In deze uitspraak beoordeelt de rechtbank het beroep van eiser tegen de beëindiging van zijn WIA-uitkering. Het UWV heeft de WIA-uitkering met het besluit van 13 juli 2021 beëindigd, en het bestreden besluit van 7 april 2022 heeft deze beëindiging gehandhaafd. Eiser heeft in beroep aangevoerd dat zijn klachten zijn toegenomen en dat hij volledig arbeidsongeschikt is. De rechtbank heeft op 9 januari 2022 de zaak behandeld, waarbij zowel de gemachtigde van eiser als die van het UWV aanwezig waren.

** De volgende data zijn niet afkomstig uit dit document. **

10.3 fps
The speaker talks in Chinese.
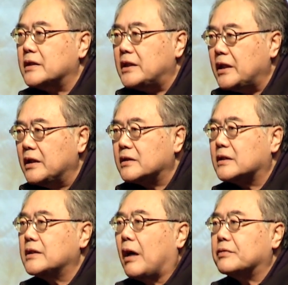亲
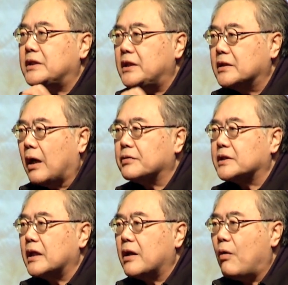自要进到
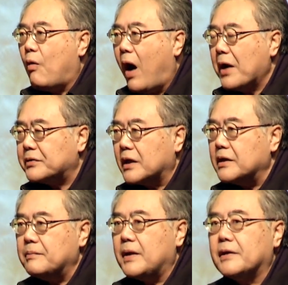神的话语的
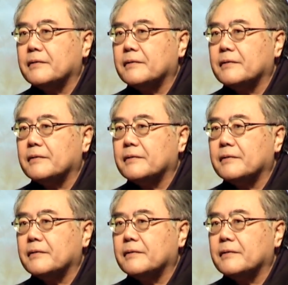里面，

Eiser, die sinds 2006 een WIA-uitkering ontvangt, meldde op 8 januari 2020 dat zijn klachten waren verergerd. Het UWV heeft daarop een medisch onderzoek laten uitvoeren, waaruit bleek dat eiser lichte mentale beperkingen had, maar niet volledig arbeidsongeschikt was. De verzekeringsarts concludeerde dat er geen medische redenen waren om af te wijken van de eerdere beoordeling van arbeidsongeschiktheid. De rechtbank oordeelt dat het UWV terecht heeft vastgesteld dat eiser met ingang van 14 september 2021 minder dan 35% arbeidsongeschikt is, en dat de beëindiging van de WIA-uitkering gerechtvaardigd is.

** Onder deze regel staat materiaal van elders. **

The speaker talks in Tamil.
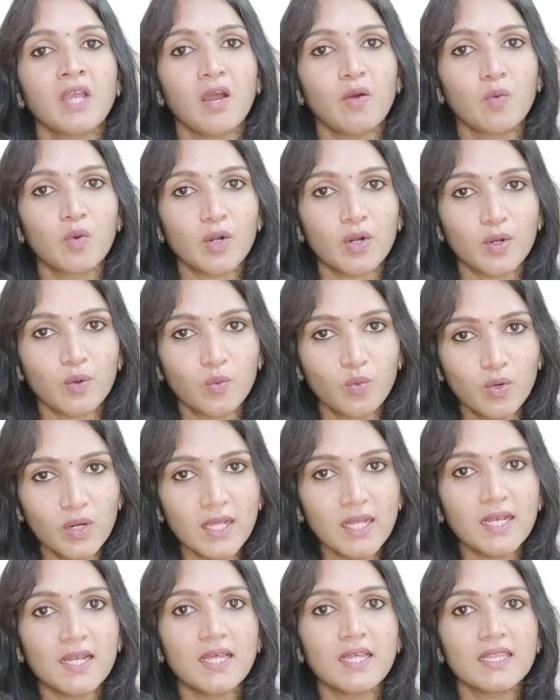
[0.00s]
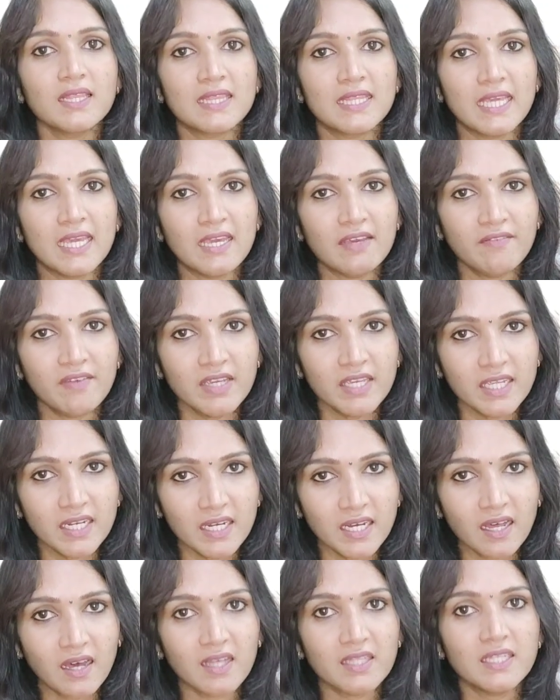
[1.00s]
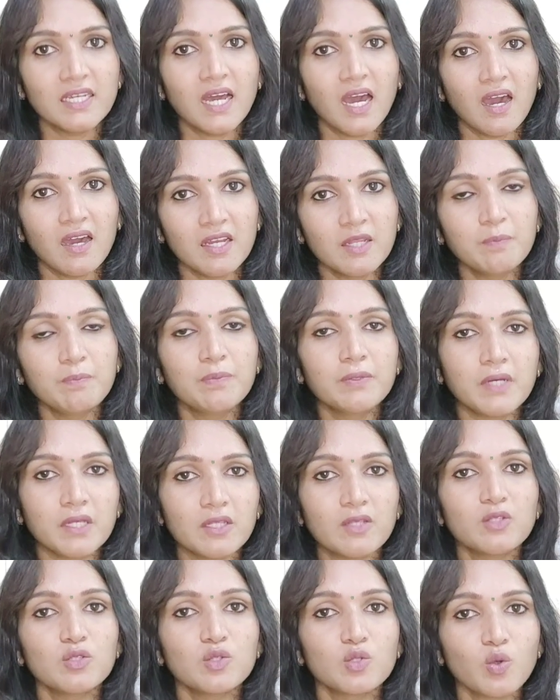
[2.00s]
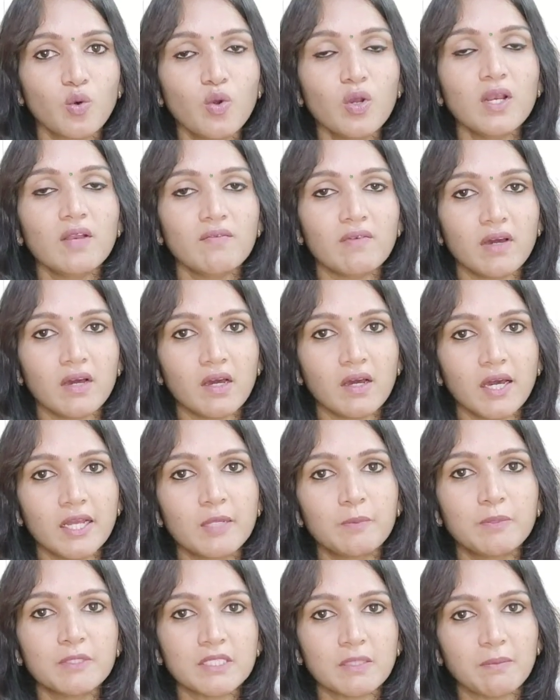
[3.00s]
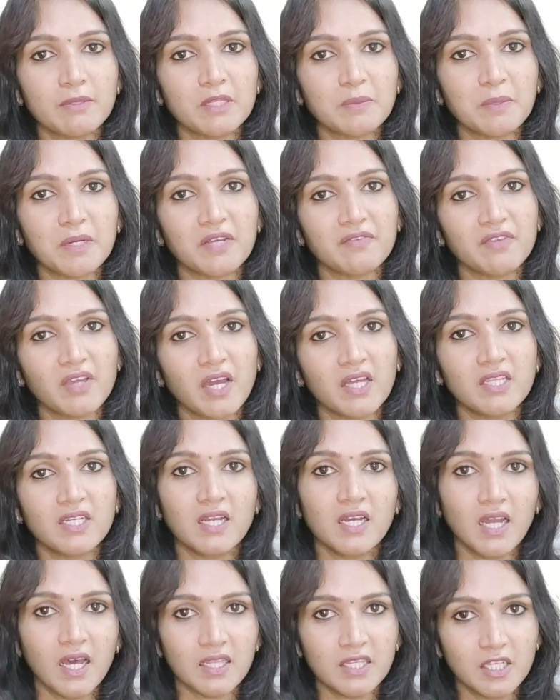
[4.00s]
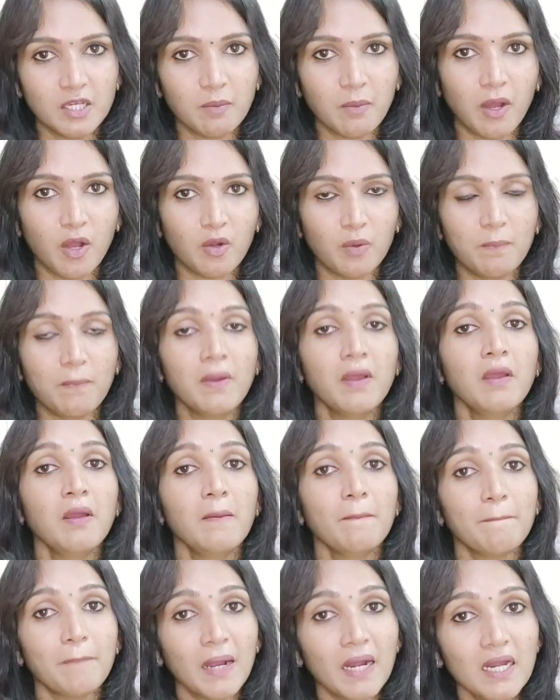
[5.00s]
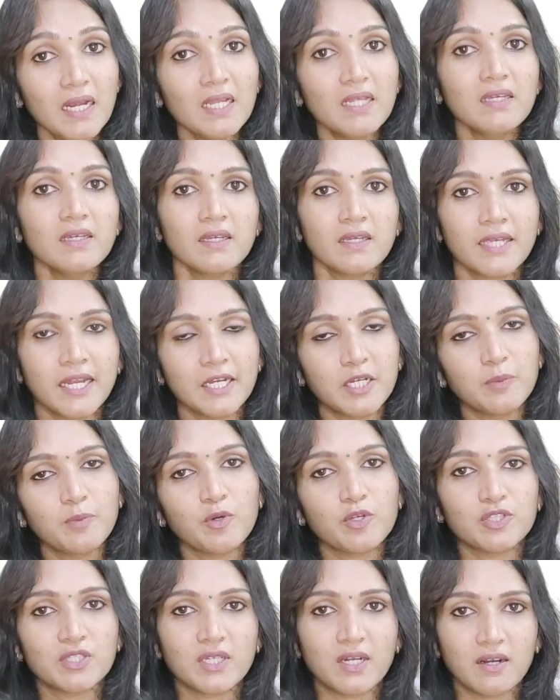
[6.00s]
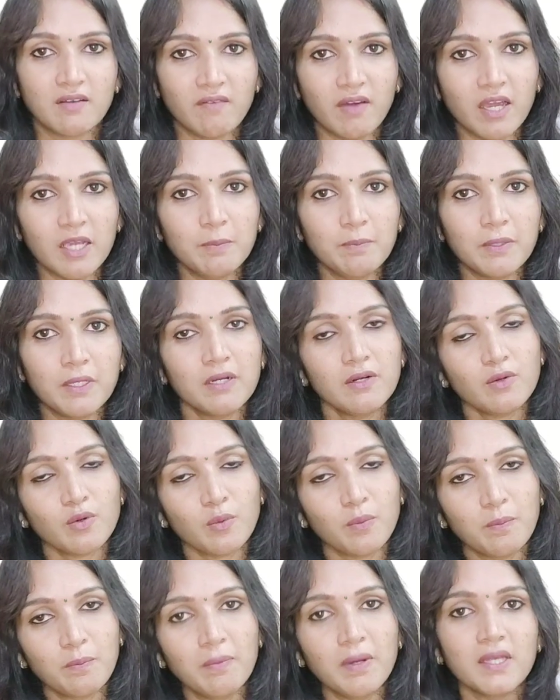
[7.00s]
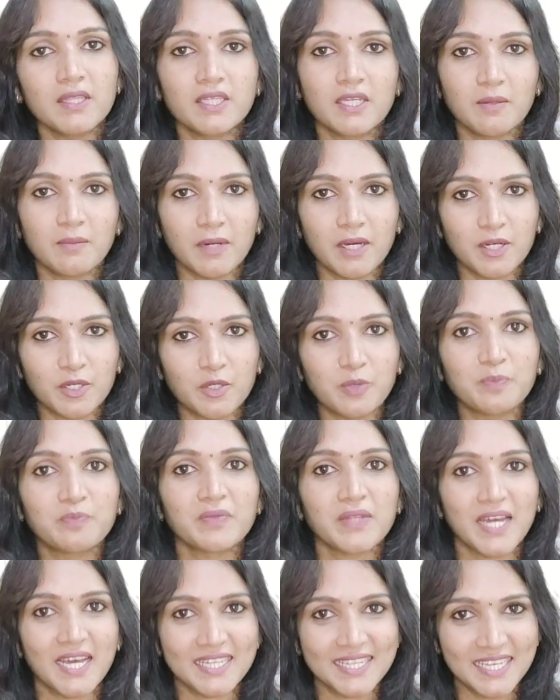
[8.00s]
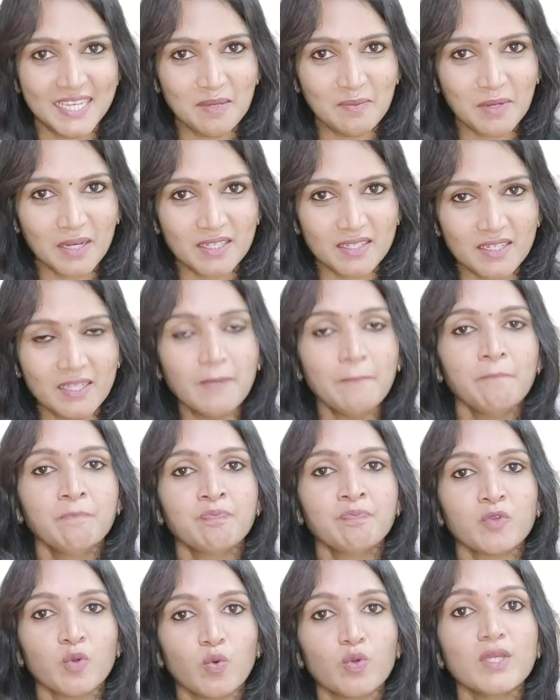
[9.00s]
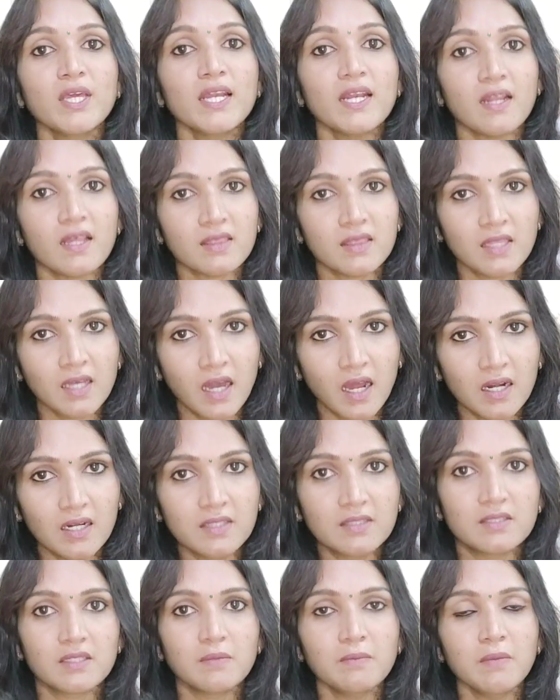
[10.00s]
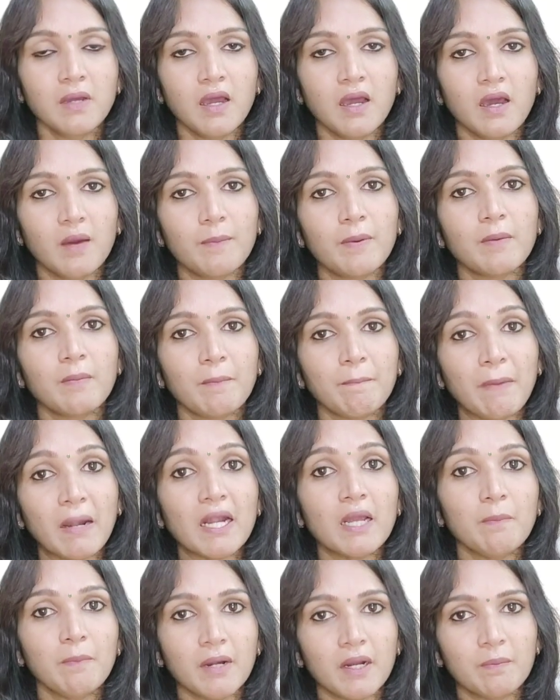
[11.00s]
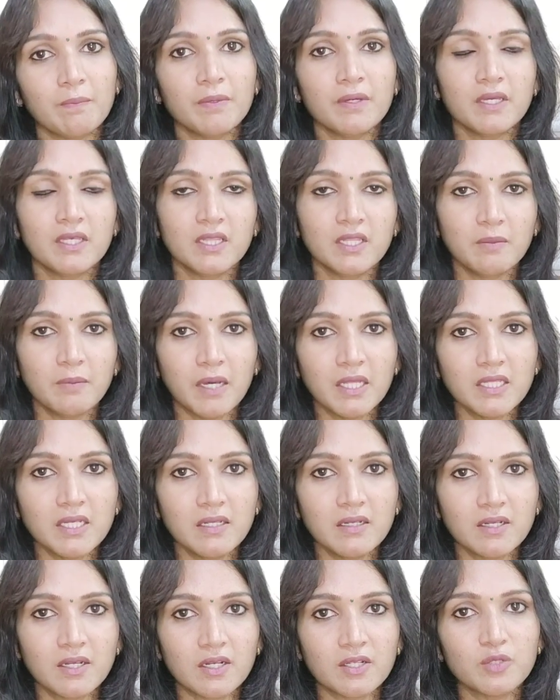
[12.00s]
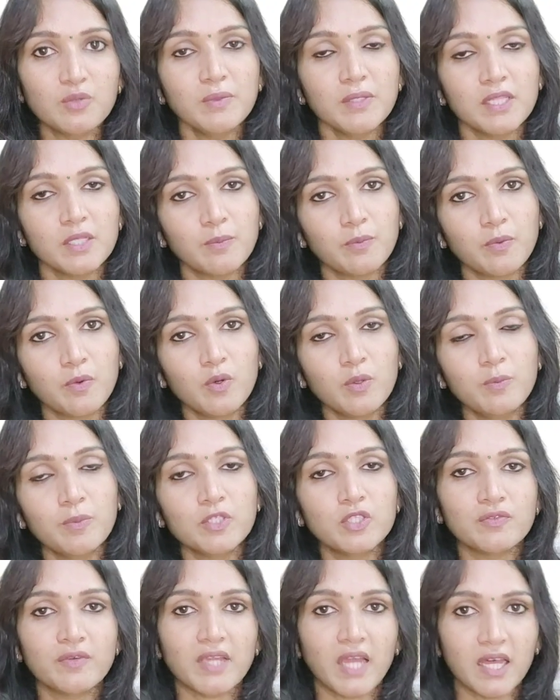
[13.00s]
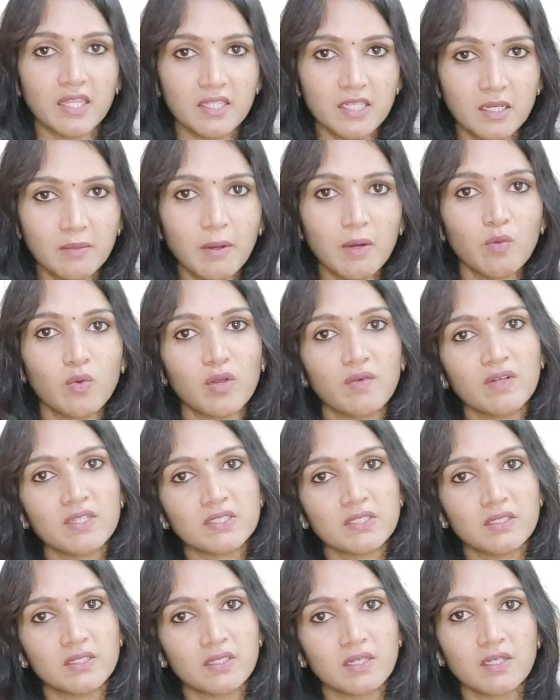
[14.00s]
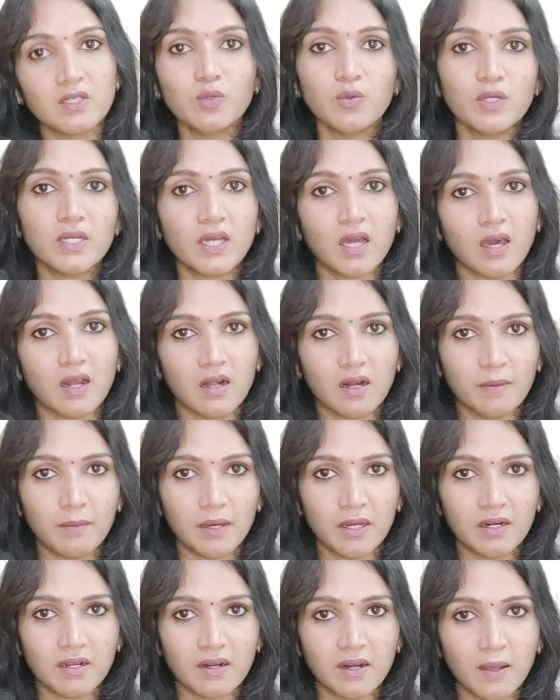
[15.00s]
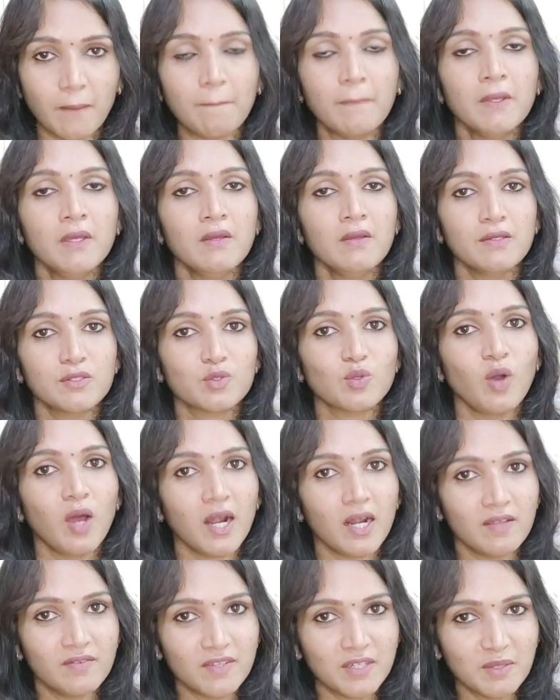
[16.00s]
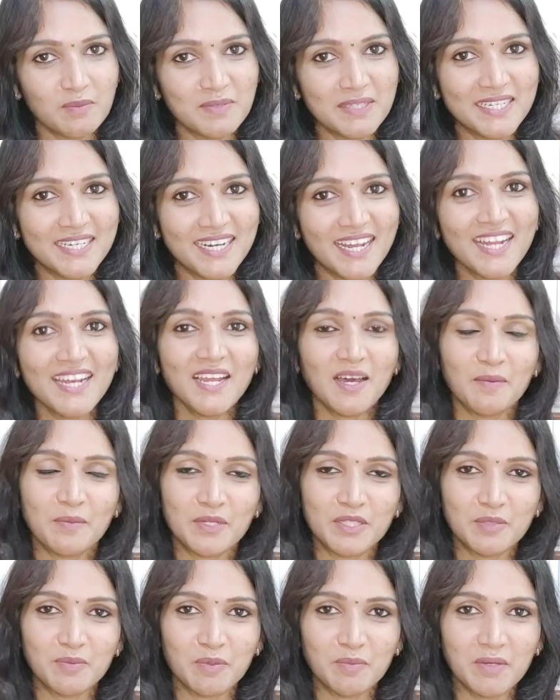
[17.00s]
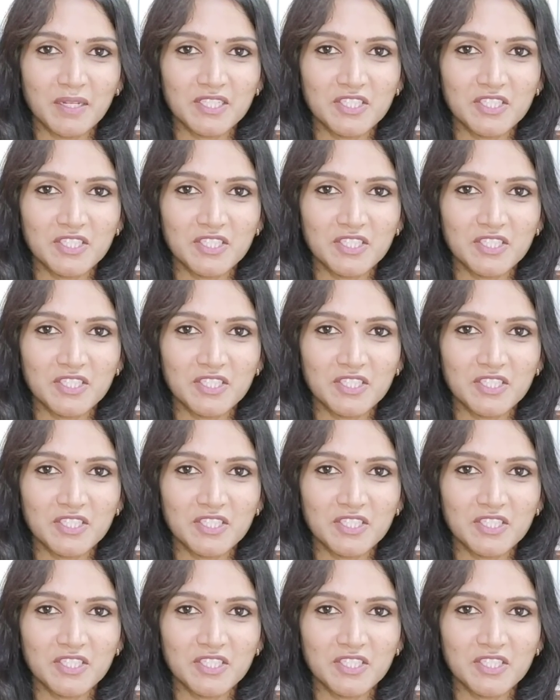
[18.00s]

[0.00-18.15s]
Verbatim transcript: அவங்களோட உடல்ல தேவையில்லாத அரிப்பு அதாவது தோல் அரிப்பு சம்பந்தப்பட்ட வியாதிகள் அதிகமாகும் பல்லு கெட்டு போறதுக்கான வாய்ப்புகள் ரொம்ப அதிகமா இருக்கும் அதே மாதிரி உயர் ரத்த அழுத்தம் அப்புறம் படப்படப்பு இந்த மாதிரி இருக்கிறதும் இந்த புளிப்பு சுவை அதிகமா உணவுல சேர்த்துக்கிறது ஒரு காரணமா இருக்கலாம் சோ அளவுக்கு மீறினால் அமிர்தமும்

De rechtbank heeft de argumenten van eiser, waaronder de stelling dat de hoorzitting niet op de juiste wijze heeft plaatsgevonden en dat het UWV onvoldoende onderzoek heeft gedaan, niet overtuigend geacht. De rechtbank concludeert dat het UWV op basis van de beschikbare medische informatie en rapporten van verzekeringsartsen en arbeidsdeskundigen tot een zorgvuldige en juiste beoordeling is gekomen. Het beroep van eiser wordt ongegrond verklaard, en de rechtbank bevestigt dat de WIA-uitkering terecht is beëindigd.